U.S. narrows car-quality gap
By Eric Mayne and Ed Garsten / The Detroit News
The quality gap between new cars and trucks from Detroit’s Big Three and foreign automakers continues to narrow, J.D. Power and Associates plans to report Wednesday when it releases its influential Initial Quality Study.
After trailing for many years, domestic automakers pulled even and ahead of some European rivals last year in the study, which tracks problems reported per 100 vehicles during the first three months of ownership.
While not disclosing how individual companies fared, J.D. Power spokesman Mike Greywitt said industrywide quality is up and the gap between domestics and foreign narrowed. All three Detroit automakers predict improvements when results of this year’s study are released.
“We are the only manufacturer to see continuous, year-after-year improvement since 1990,” said Steve Walukas, vice president of quality for DaimlerChrysler AG’s Chrysler Group. “We can’t speculate at this point, but based on our products and processes, we will continue that trend.”

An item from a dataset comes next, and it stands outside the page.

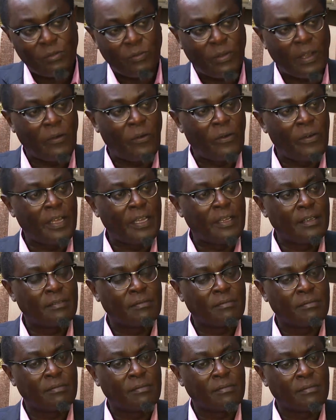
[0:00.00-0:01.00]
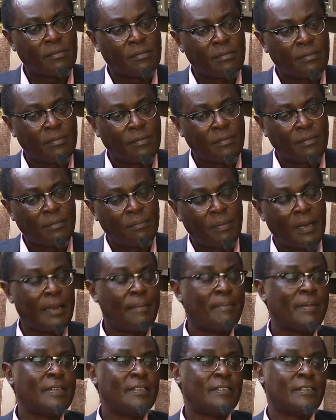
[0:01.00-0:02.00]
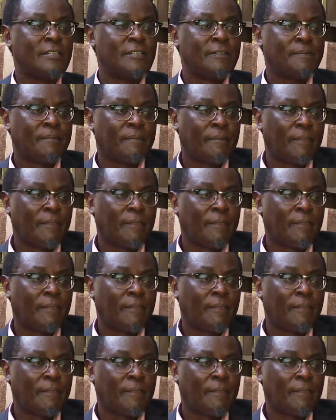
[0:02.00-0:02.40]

we are going parliamentary,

DaimlerChrysler ranked ninth last year, just behind Ford Motor Co., which showed the largest improvement — 5 percent — of any major automaker. Ford had 136 problems per 100 models, trailing General Motors Corp. and Nissan North America.
Louise Goeser, Ford’s vice president of quality, is optimistic about this year’s results.
“I expect improvement, but I don’t know how much,” she said Monday.
General Motors Corp. president Gary Cowger is looking to reverse the backslide the automaker took in last year’s study.
“Our internal studies show we’ll be making a nice improvement,” he said.
GM, which overtook Nissan Motor Co. two years ago to place fourth with 1.30 problems per vehicle, slipped to fifth in last year’s study.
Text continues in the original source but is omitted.